主たる登壇者は、その二人プラス8月の日記「縫い、包み」で言及した菊地浩平さんとのことだった。しかも無料だという。いわゆる一つの”俺得”イベントなわけで、行かないわけにはいかないと思うものの、オープンキャンパス以外で他大学に足を踏み入れたことはないし、シンポジウムに行ったこともない。僕は根が臆病だから、結構な勇気を必要としたが、こうして帰ってきてみれば、参加して良かったという感想だ。ここのところ、そんなことばかり、つまり人生に必要なのは勇気だと思わされる機会多し。運が良いだけ、なのかもしれないけれど。

電車内では、泉まくらの一番新しいアルバムを聞いていた。最近はなかなか、好きな人の音楽を消化できてなくて、積まれていく一方。

泉まくら 『as usual』 Pro. by maeshima soshi

幸福で満たされる私
まるで想像できないなまじ

これだけカッコいい音楽を知らないなんて、なんて損失。ビリビリと痺れていたら、混雑した車内に中学生女子4人組が乗ってきて、僕は隅の方で囲まれた。人間4人って、とてもマッシブ。当然のことながら僕より背が小さいのに、圧がすごくてキュウってなった。
その場で写真を撮られて、画面に映った顔が「ブスすぎる」って他の子から笑われていた女の子が、グループ内の権力を握っているように見えたけど、本当のところは分からない。彼女たちの間の機微なんて、想像が付かない。けれど、他人に見せたくない自分の顔の写真を、他人に”撮られる”のではなく”撮らせる”ことができるのは、上に立って余裕を貯金している者だけではないのだろうか。
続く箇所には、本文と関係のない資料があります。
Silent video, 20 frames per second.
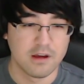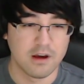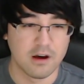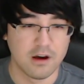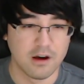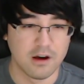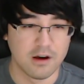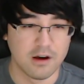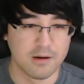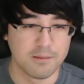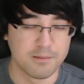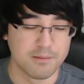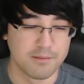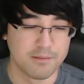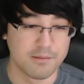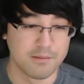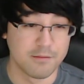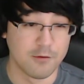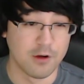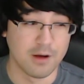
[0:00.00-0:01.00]

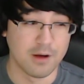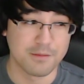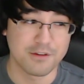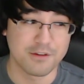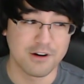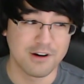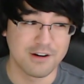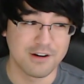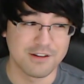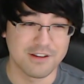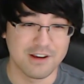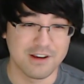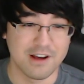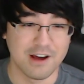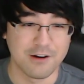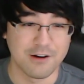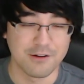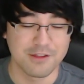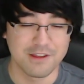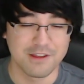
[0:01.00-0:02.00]
Well, I'm sorry to say, I
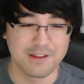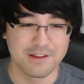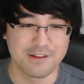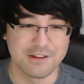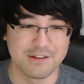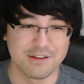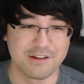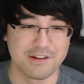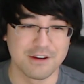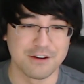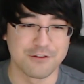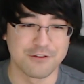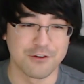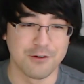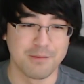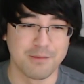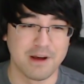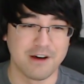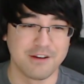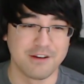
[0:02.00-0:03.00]
don't think this is a
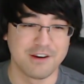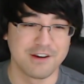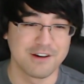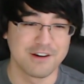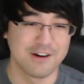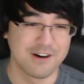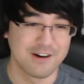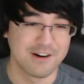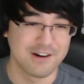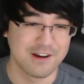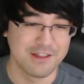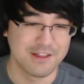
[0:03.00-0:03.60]
Control Paladin card.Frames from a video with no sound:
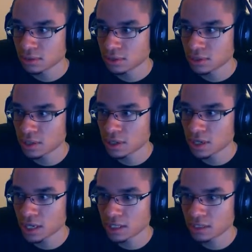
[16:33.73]

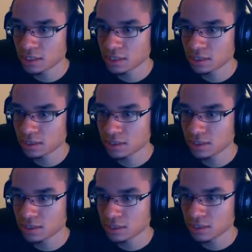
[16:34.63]
Alright.
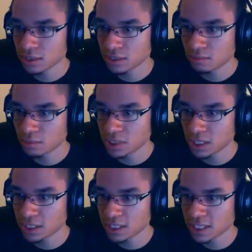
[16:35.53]

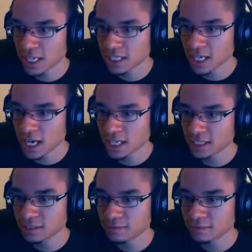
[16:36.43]
take this guy's heart.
乗り換えた地下鉄が九段下に到着する前に、車内に轟くいびきをかいていた女の人が持っていたバッグを落として、近くに立っていた女の人が、女の人を起こそうと肩を叩いたけれど、ひどく酔っぱらっているみたいで起きなかったから、散らばった中身を集めて膝のところにおいて、元の場所に戻るところで、一部始終を反対側から見ていた僕と目が合ったから、僕は精一杯の「お疲れ様です」を込めて会釈して、女の人も会釈をしてくれた瞬間に、苦笑いの連帯感でつながった感じがした。

……まだ大学の最寄り駅にも着いてないじゃん!

今日の抜き書き。前回の続き。

~そのような人間になって行くのです。そうした亡霊を通して自分の奥深いところから力を得、養いをとってものを書かなければ、創造者、つまり現実を変える人間になることはきわめてむずかしいと思われます。